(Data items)
*** Begin section ***

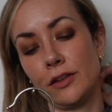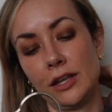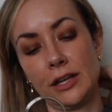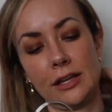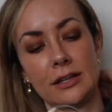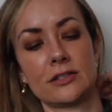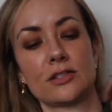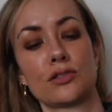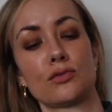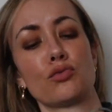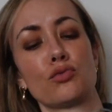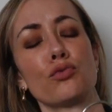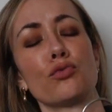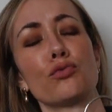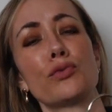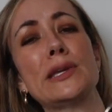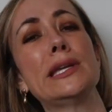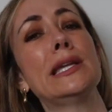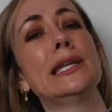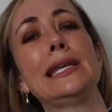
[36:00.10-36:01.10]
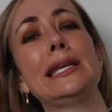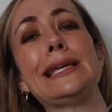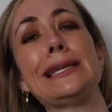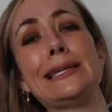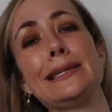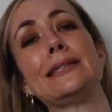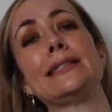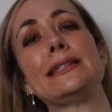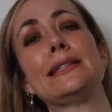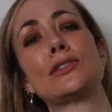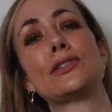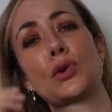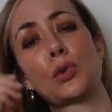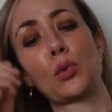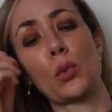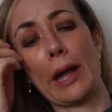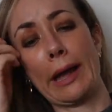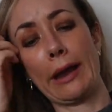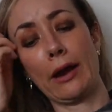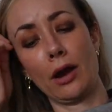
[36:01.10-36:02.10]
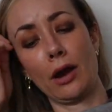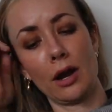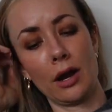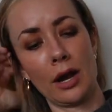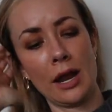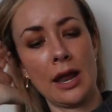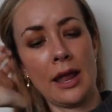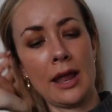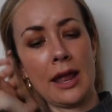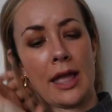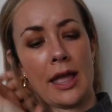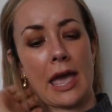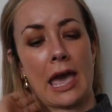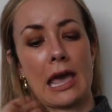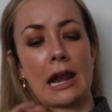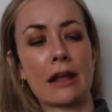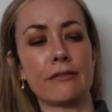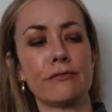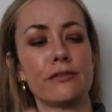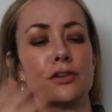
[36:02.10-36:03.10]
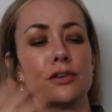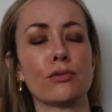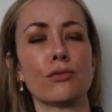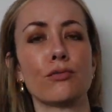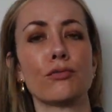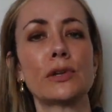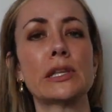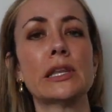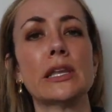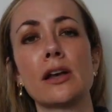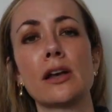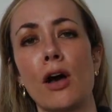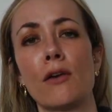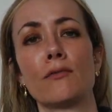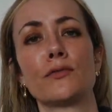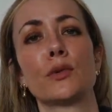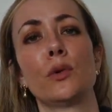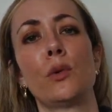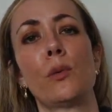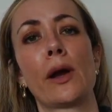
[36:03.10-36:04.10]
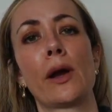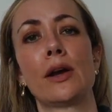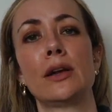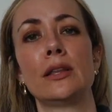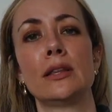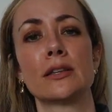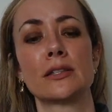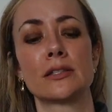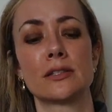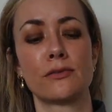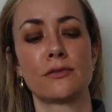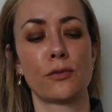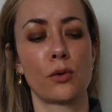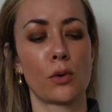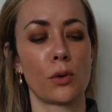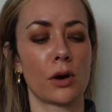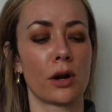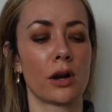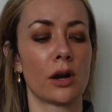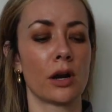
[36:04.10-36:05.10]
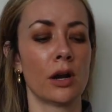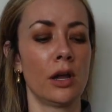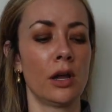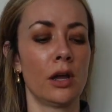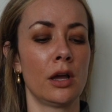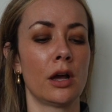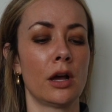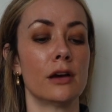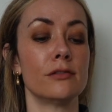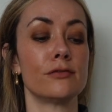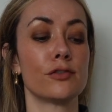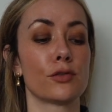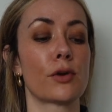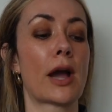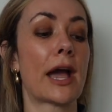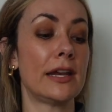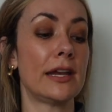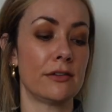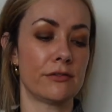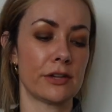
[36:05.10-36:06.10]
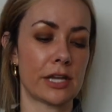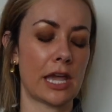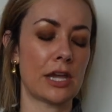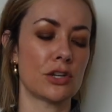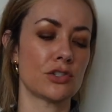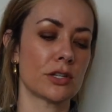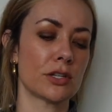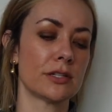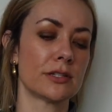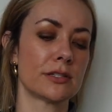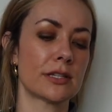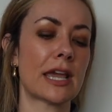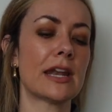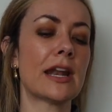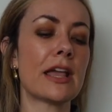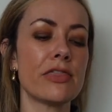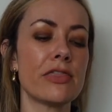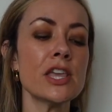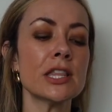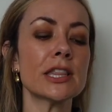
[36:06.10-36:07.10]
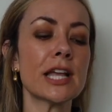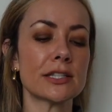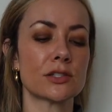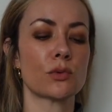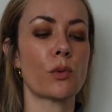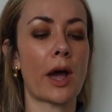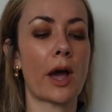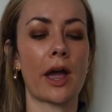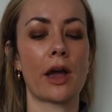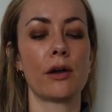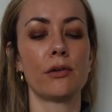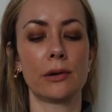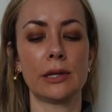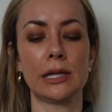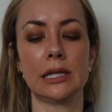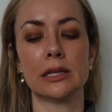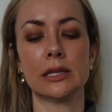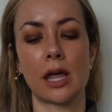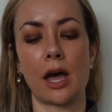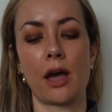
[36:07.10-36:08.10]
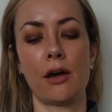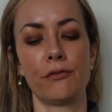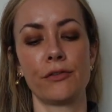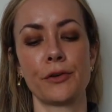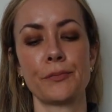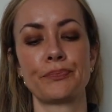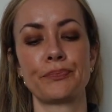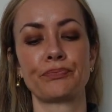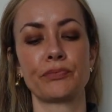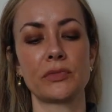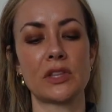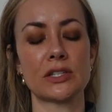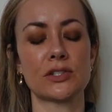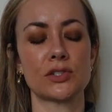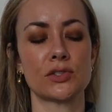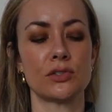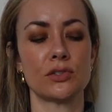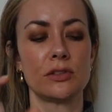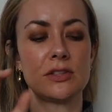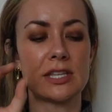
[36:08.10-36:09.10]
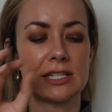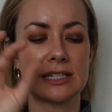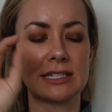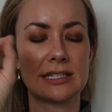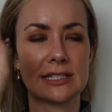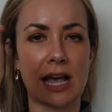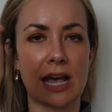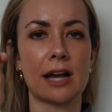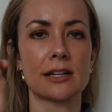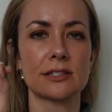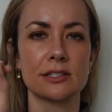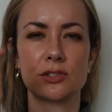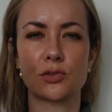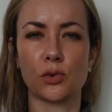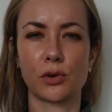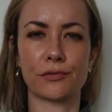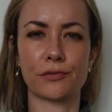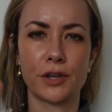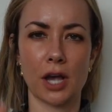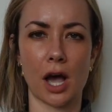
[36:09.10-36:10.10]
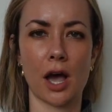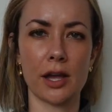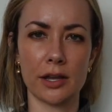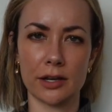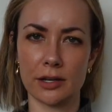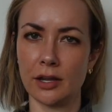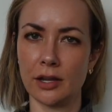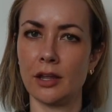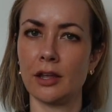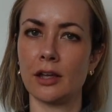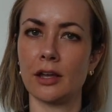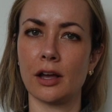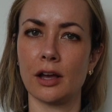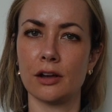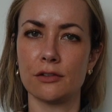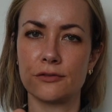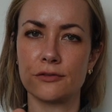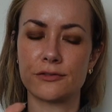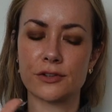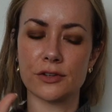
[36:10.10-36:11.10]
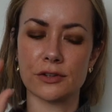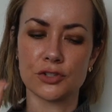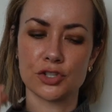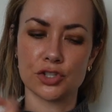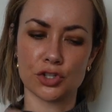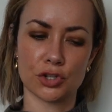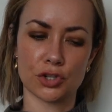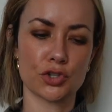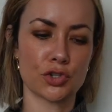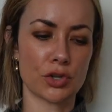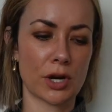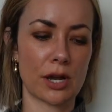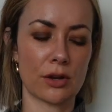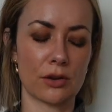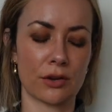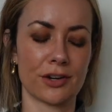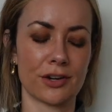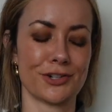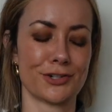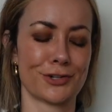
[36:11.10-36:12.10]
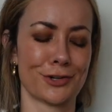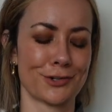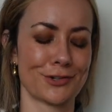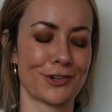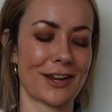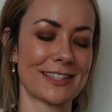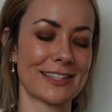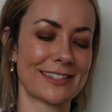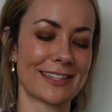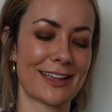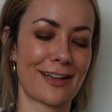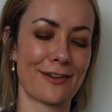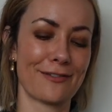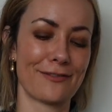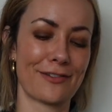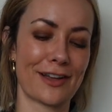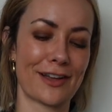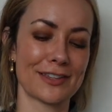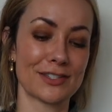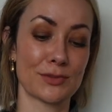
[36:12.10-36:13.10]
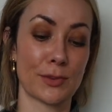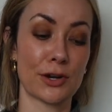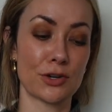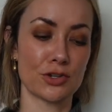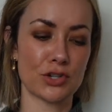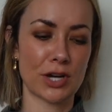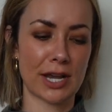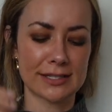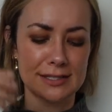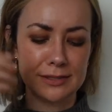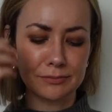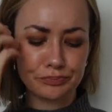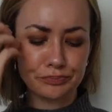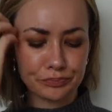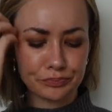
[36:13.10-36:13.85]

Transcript: like it's really easy to wear. And I feel really comfortable wearing this for a variety of occasions. And I think that's why I really love this exact sort of cut of sweater dress,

*** End section ***

* What to work on
Restate the records word for word, omitting images.

* Response to this task
[36:00.10-36:01.10]
[36:01.10-36:02.10]
[36:02.10-36:03.10]
[36:03.10-36:04.10]
[36:04.10-36:05.10]
[36:05.10-36:06.10]
[36:06.10-36:07.10]
[36:07.10-36:08.10]
[36:08.10-36:09.10]
[36:09.10-36:10.10]
[36:10.10-36:11.10]
[36:11.10-36:12.10]
[36:12.10-36:13.10]
[36:13.10-36:13.85]

Transcript: like it's really easy to wear. And I feel really comfortable wearing this for a variety of occasions. And I think that's why I really love this exact sort of cut of sweater dress,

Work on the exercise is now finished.